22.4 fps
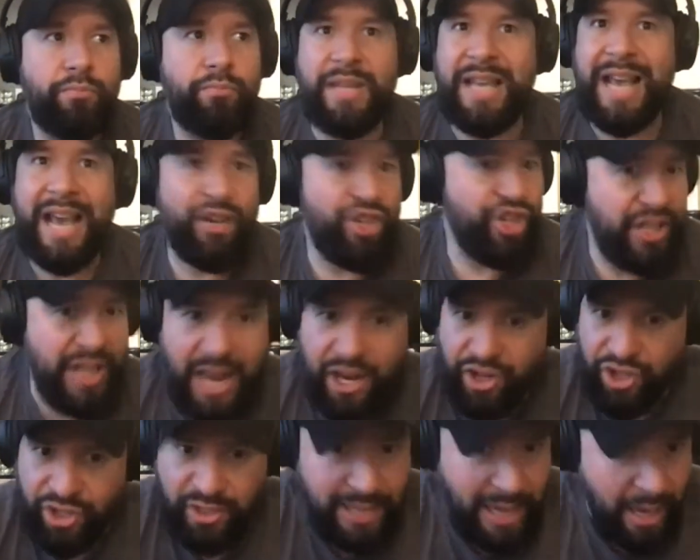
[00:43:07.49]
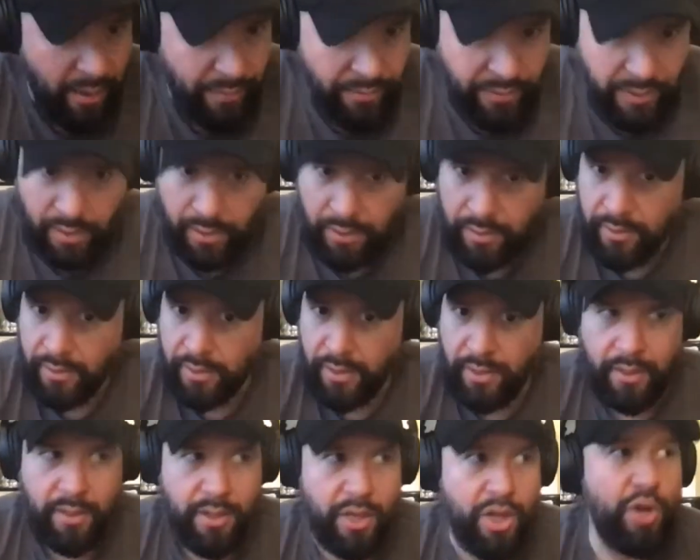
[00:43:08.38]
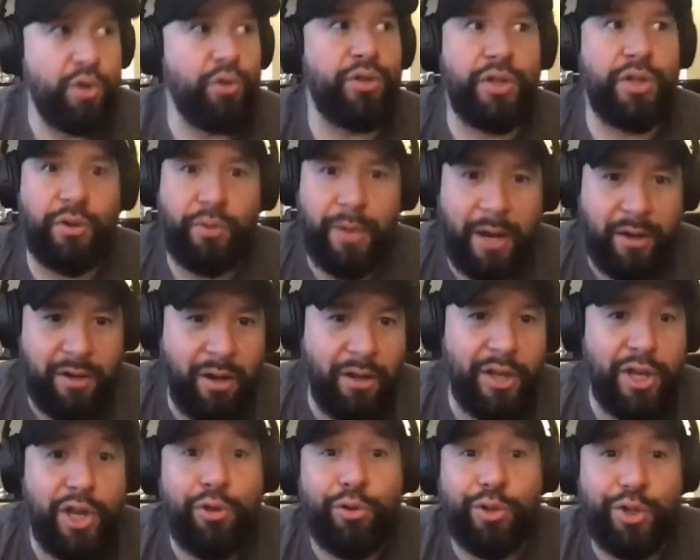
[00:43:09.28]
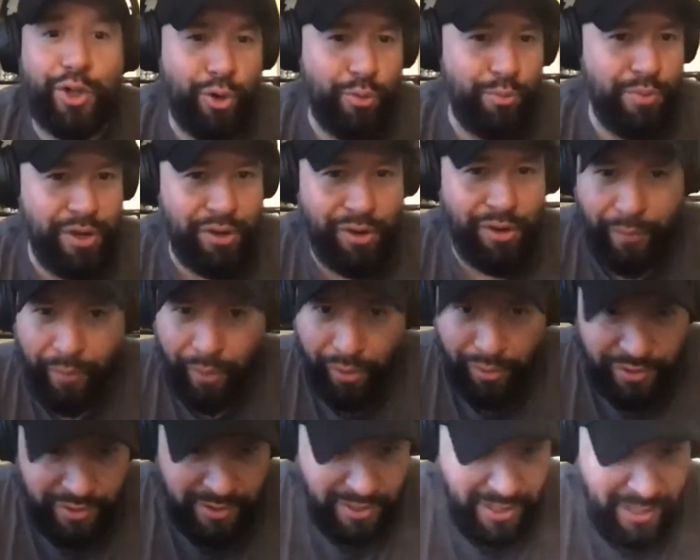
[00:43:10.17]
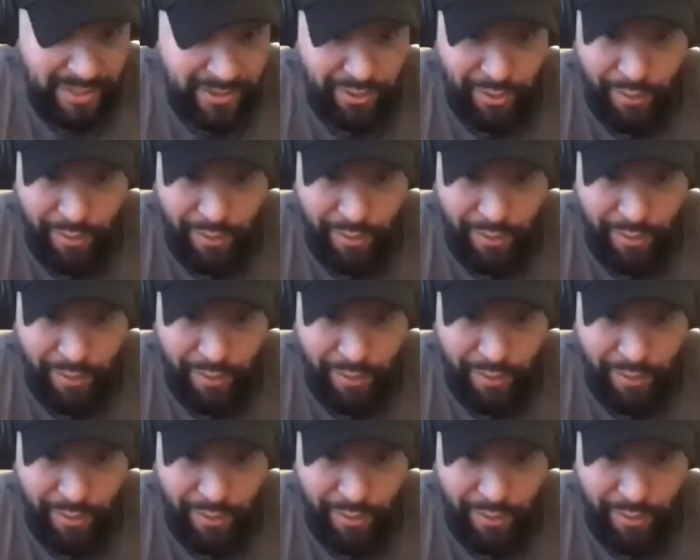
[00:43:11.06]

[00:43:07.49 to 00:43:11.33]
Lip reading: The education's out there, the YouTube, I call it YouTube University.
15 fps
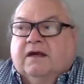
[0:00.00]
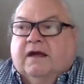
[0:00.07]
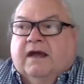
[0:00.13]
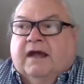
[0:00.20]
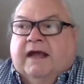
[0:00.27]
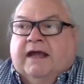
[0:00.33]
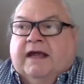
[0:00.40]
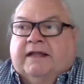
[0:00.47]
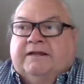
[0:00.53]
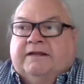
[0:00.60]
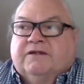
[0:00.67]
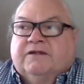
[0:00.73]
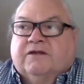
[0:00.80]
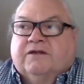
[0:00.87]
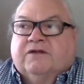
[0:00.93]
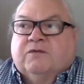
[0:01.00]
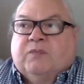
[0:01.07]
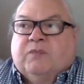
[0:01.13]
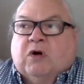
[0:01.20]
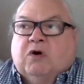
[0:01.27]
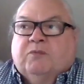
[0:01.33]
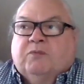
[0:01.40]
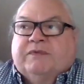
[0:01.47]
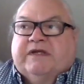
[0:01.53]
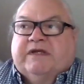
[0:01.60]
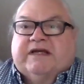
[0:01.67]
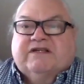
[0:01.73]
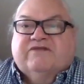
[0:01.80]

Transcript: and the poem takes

### Your objective
Leave every image out, and retype the material exactly.

### Exercise result
22.4 fps
[00:43:07.49]
[00:43:08.38]
[00:43:09.28]
[00:43:10.17]
[00:43:11.06]

[00:43:07.49 to 00:43:11.33]
Lip reading: The education's out there, the YouTube, I call it YouTube University.
15 fps
[0:00.00]
[0:00.07]
[0:00.13]
[0:00.20]
[0:00.27]
[0:00.33]
[0:00.40]
[0:00.47]
[0:00.53]
[0:00.60]
[0:00.67]
[0:00.73]
[0:00.80]
[0:00.87]
[0:00.93]
[0:01.00]
[0:01.07]
[0:01.13]
[0:01.20]
[0:01.27]
[0:01.33]
[0:01.40]
[0:01.47]
[0:01.53]
[0:01.60]
[0:01.67]
[0:01.73]
[0:01.80]

Transcript: and the poem takes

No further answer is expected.